By | Published on Tuesday 24 November 2020


Rights management company Pirate Monitor has hit back at YouTube, which accused the firm of dodgy dealing as part of an ongoing dispute over who should have access to the Google video site’s Content ID platform.

Pirate Monitor teamed up with musician Maria Schneider earlier this year to sue YouTube over its systems for removing copyright-infringing content that is uploaded to the video site. YouTube, of course, has to have a takedown system in place via which copyright owners can get infringing content removed in order to qualify for safe harbour protection, so that it can’t be held liable itself for the copyright infringement of its users.

As takedown systems go, YouTube’s Content ID is pretty good. But not everyone has access to it. Which was the point of Pirate Monitor and Schneider’s lawsuit. They argued that while Content ID goes beyond YouTube’s legal obligations when it comes to takedowns, because only bigger rights-owners and aggregators have access to it, for smaller operators that’s no help. And, they argued, the alternative system for manually issuing takedown requests against YouTube is not good enough.

In its response to that lawsuit, YouTube argued that Content ID is a powerful tool that allows users to block and monetise other people’s videos, and therefore it has to be very careful who has access to it. Independent creators, it then said, could still access the platform by allying with a distributor or aggregator. Which, it added, Schneider has done, with her agent having generated revenues for the musician via the Content ID system.

As for Pirate Monitor, YouTube said, it was proof of why the Google company had to be careful of who had Content ID access. Because, it alleged, Pirate Monitor had been involved in some dodgy activities, which demonstrated why it couldn’t be trusted to use Content ID responsibility.

That was all based on claims that, in a bid to prove it was a big enough concern to have Content ID access, Pirate Monitor had got third parties to set up various anonymous accounts on YouTube via which it uploaded snippets of films controlled by its own clients. It would then issue takedown requests against that content.

Given that when you upload content to YouTube you agree to terms covering copyright, that scheme, YouTube argued, meant Pirate Monitor and its agents were either “fraudulently claiming to have the rights to upload video clips to the anonymous channels, or falsely claiming that those clips infringed copyright and should be taken down”.

But Pirate Monitor has denied those claims in new court papers, arguing that YouTube has failed to provide any evidence linking the rights management company to the anonymous channels where content it represents was uploaded.

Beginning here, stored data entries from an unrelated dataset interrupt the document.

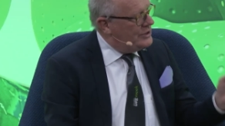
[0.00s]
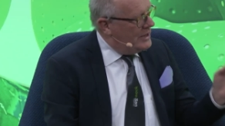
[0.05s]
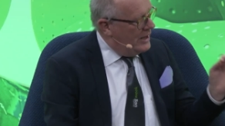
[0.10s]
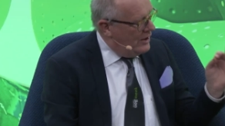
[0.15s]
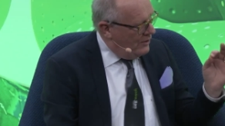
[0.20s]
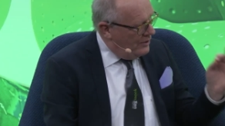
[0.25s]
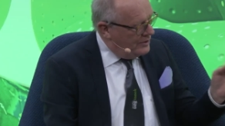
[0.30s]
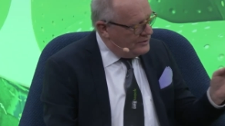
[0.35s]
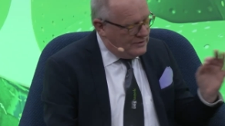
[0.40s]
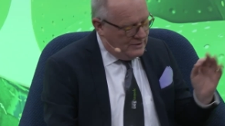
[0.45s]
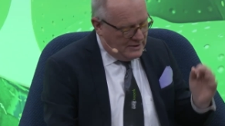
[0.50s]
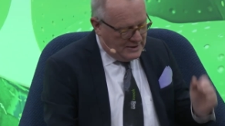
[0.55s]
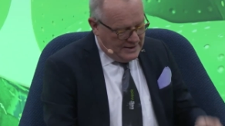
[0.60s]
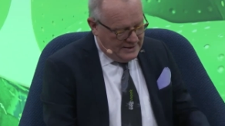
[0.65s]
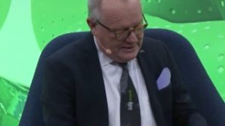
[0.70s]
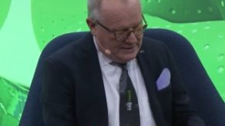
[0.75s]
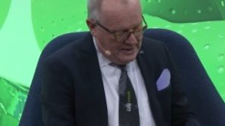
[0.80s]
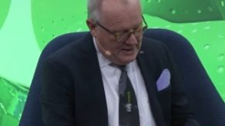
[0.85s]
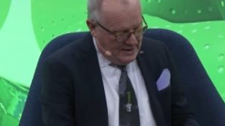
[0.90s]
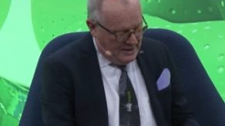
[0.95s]
I also
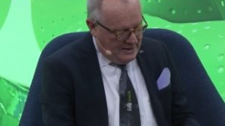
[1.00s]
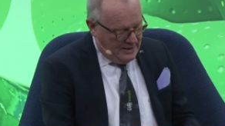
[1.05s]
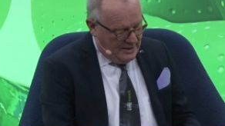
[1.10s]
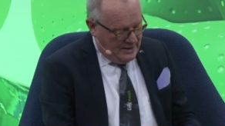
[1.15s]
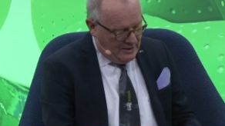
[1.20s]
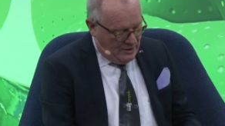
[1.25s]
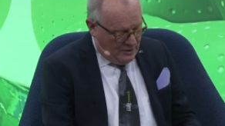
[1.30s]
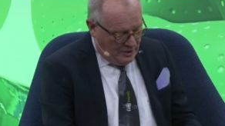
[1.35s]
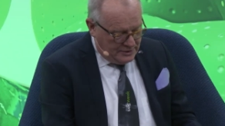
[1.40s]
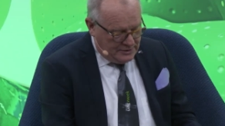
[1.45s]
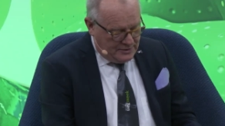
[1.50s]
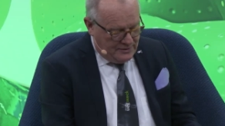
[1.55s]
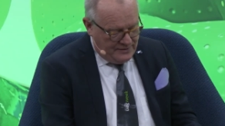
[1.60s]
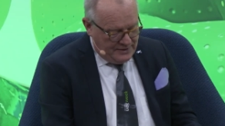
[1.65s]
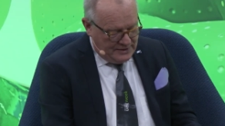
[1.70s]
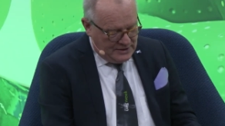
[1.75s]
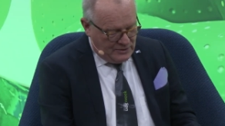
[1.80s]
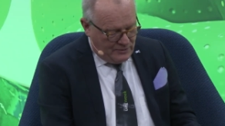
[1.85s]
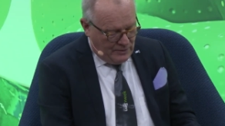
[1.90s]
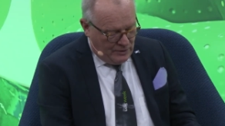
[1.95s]
like a lot,
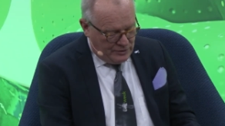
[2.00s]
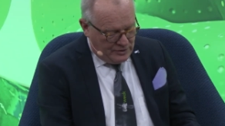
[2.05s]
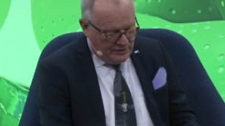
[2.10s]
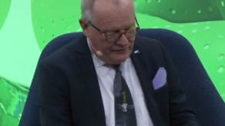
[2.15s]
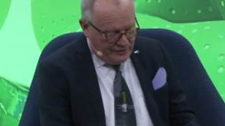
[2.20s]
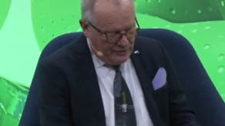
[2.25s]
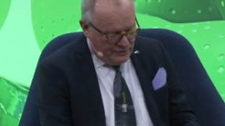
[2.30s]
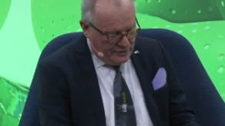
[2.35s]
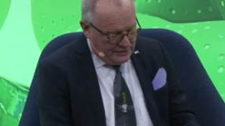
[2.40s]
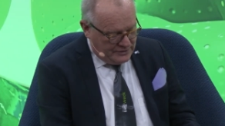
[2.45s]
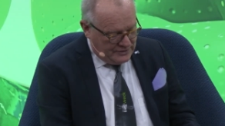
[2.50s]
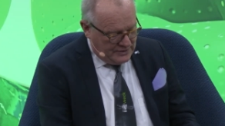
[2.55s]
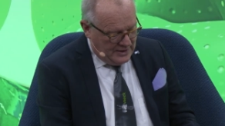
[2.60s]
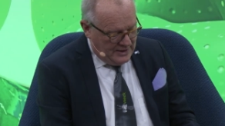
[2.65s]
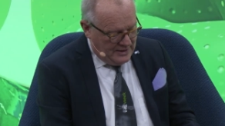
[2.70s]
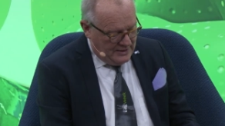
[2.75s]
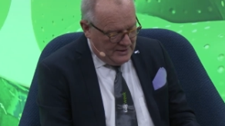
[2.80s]
this quote of yours.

“Under any pleading standard … all of defendants’ counterclaims fail because defendants have failed to adequately allege the relationship between Pirate Monitor and the unidentified individuals under rudimentary principles of agency”, it says in its new legal filing.

“Defendants do not offer a single well-pleaded fact showing that any of the unidentified individuals were agents of Pirate Monitor acting in the course of and within the scope of their authority when they engaged in any of the actions alleged in defendants’ counterclaims”, it then adds.

With that in mind, Pirate Monitor wants the court to dismiss YouTube’s counterclaim in this dispute entirely.